Just to be clear, her skin was peeling like a sunburn does before I even shaved her, and the hair attached to this skin came off with it. Now the end result after everything is just really flaky skin.

Anyways, flippedstars, CDA sounds the closest to anything than what the vet thought it might be. I have found a few bumps after I shaved her that were weird in cream color. I'm not quite sure what these bumps are suppose to look like in the CDA situation.
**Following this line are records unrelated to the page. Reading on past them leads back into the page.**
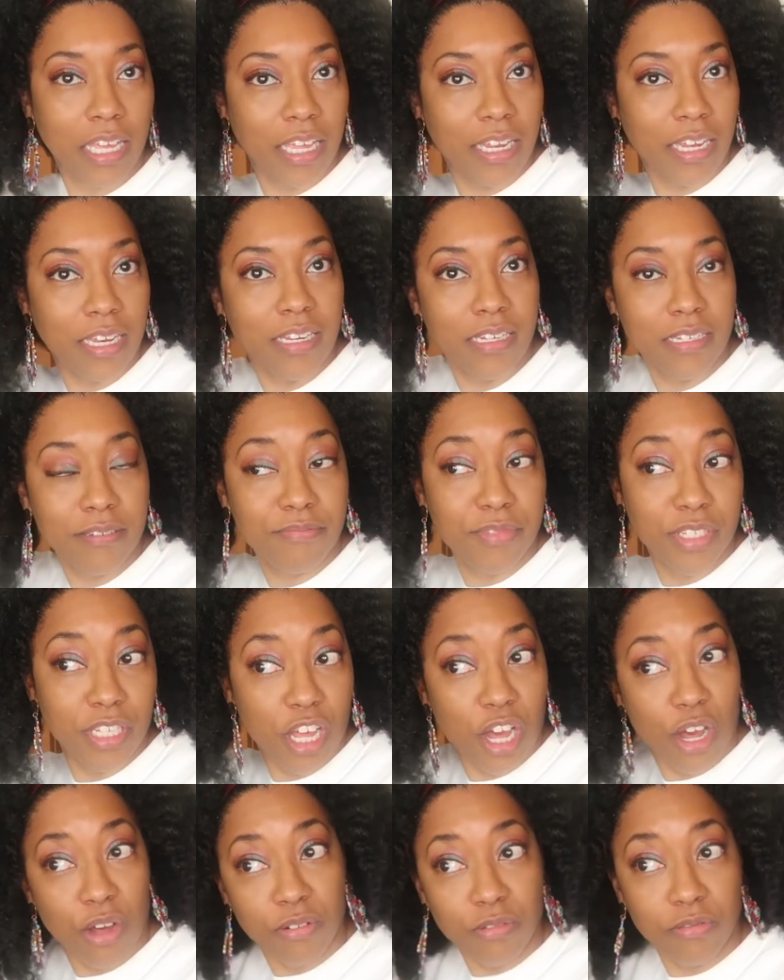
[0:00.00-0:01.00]
can
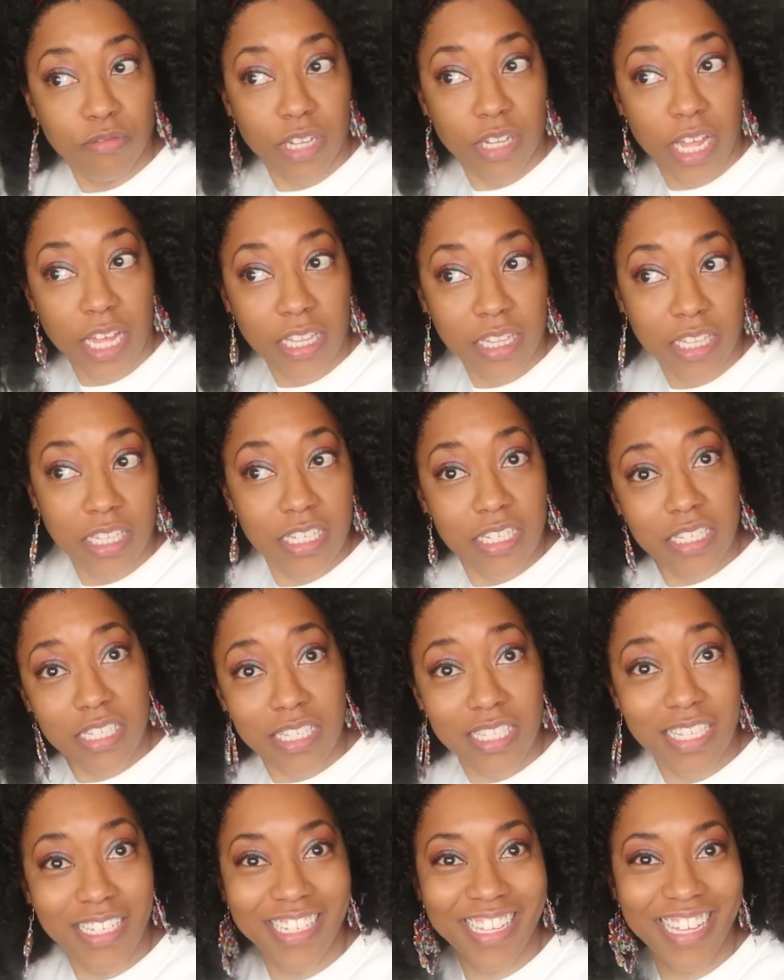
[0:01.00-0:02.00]
go like
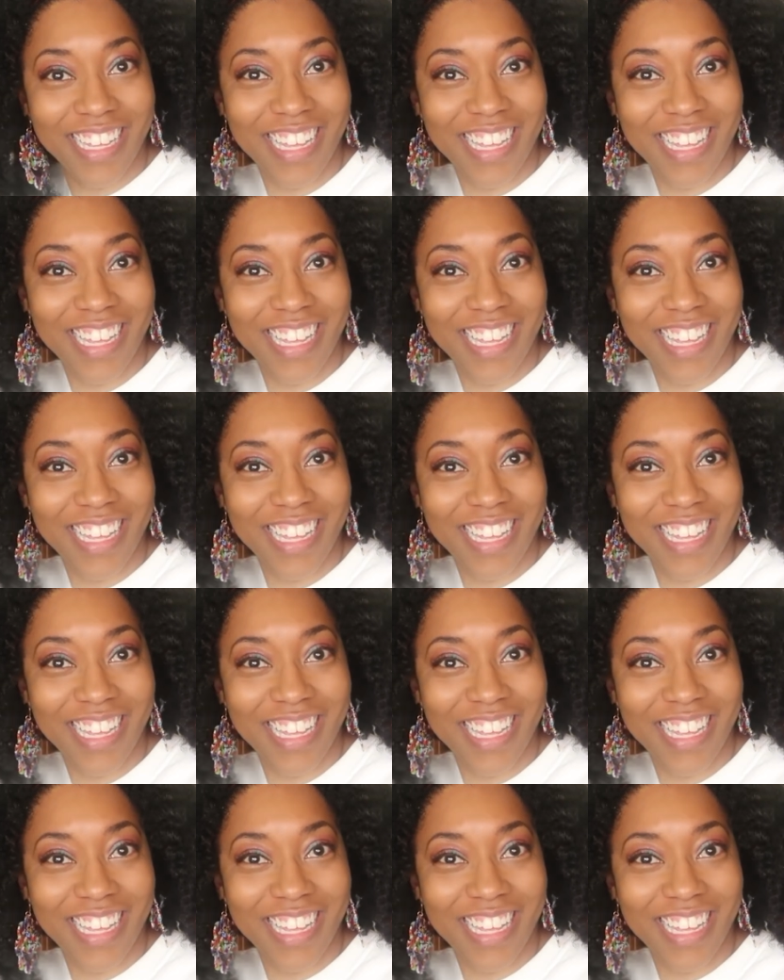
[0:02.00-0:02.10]
this.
One thing that I question though is it says "it may not appear until their 2-3 year mark." Does this mean it is able to appear at an older age?
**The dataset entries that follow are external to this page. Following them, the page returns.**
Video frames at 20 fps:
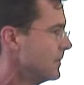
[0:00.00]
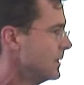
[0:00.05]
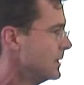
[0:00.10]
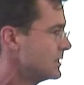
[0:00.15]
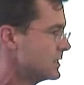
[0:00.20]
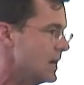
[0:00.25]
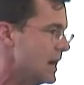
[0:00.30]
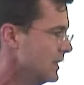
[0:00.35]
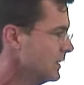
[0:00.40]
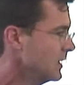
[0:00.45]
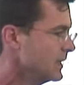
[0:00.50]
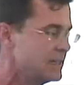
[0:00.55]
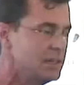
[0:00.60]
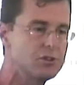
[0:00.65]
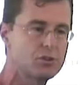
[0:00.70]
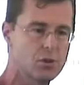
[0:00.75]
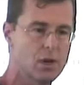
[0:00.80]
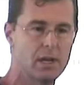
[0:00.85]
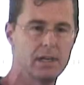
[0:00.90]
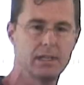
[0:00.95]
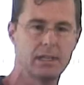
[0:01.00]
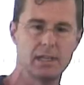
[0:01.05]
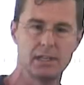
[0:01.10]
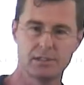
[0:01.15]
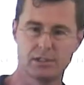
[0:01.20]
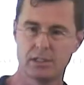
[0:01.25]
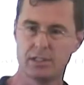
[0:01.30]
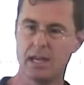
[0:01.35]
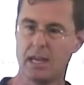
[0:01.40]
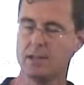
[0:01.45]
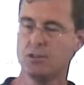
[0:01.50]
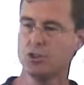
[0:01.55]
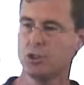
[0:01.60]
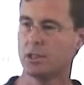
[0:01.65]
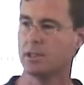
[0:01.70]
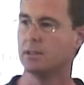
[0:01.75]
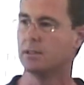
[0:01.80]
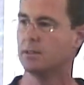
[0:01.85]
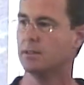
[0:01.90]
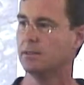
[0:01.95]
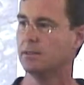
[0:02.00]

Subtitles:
It's not like he's trying to get his attention.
Oatmeal medicated shampoo, is this special for dogs or can I just get it at any over the counter store?

Thanks for helping guys.


----------



## CHITheresa (Apr 30, 2011)

I don't know any thing about her condition but I am Praying for a cure.


----------



## glyndwr (Dec 4, 2010)

Hope everything goes well and can be sorted,


----------



## lindseyv77 (Feb 18, 2011)

Chiquita, who has the Cushing's Disease, also has flaky skin and at first had the pus filled bumps or just yellow looking crusty bumps on her where there was no hair. It actually is more common in older dogs than what Chiquita is, she is only 4 yrs old, but I caught it REALLY early! Normally dogs w/ this condition have a pot belly and hair loss before owners take them in to see what is wrong. By then they are older or elderly, because it's a gradual disease owners don't suspect it's Cushing's till their pets are advanced in the disease. Here are a couple of really good articles on it...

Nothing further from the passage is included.